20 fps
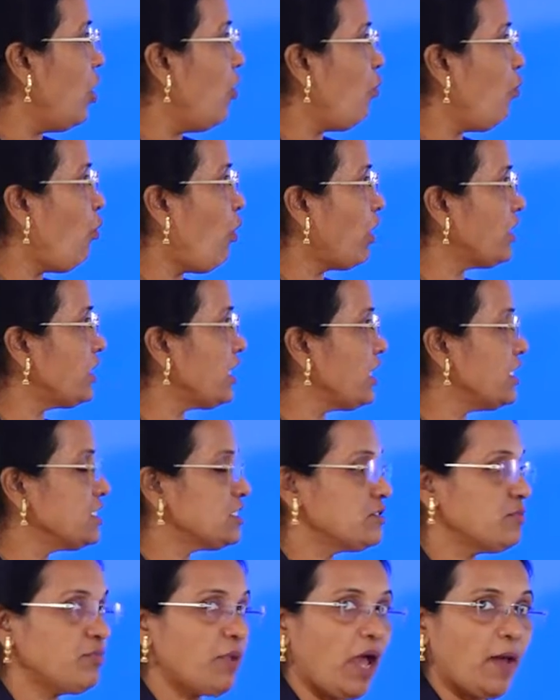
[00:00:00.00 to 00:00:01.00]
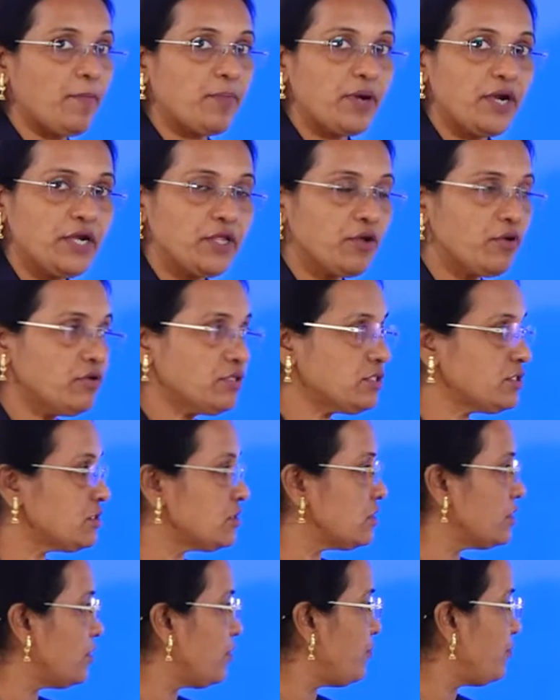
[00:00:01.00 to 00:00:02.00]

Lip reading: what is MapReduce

==

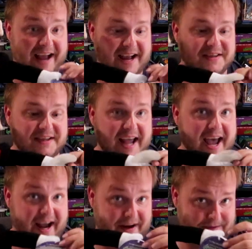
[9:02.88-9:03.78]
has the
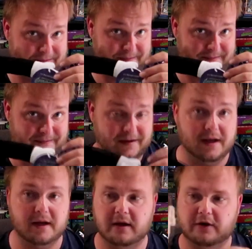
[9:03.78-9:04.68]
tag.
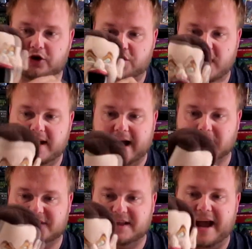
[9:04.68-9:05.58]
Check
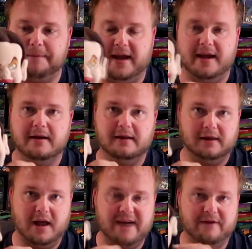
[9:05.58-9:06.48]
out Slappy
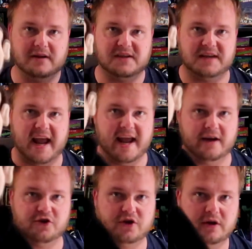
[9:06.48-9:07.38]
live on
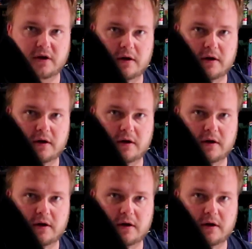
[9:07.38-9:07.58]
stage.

---

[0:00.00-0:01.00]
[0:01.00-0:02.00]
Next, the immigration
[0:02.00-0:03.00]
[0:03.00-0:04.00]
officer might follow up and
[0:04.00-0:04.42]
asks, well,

**How to complete this task:** Look above for the line with "[00:00:00.00 to 00:00:01.00]" and copy exactly from it through the line with "Lip reading: what is MapReduce", both included. Omit the pictures.

**Result of this exercise:**
[00:00:00.00 to 00:00:01.00]
[00:00:01.00 to 00:00:02.00]

Lip reading: what is MapReduce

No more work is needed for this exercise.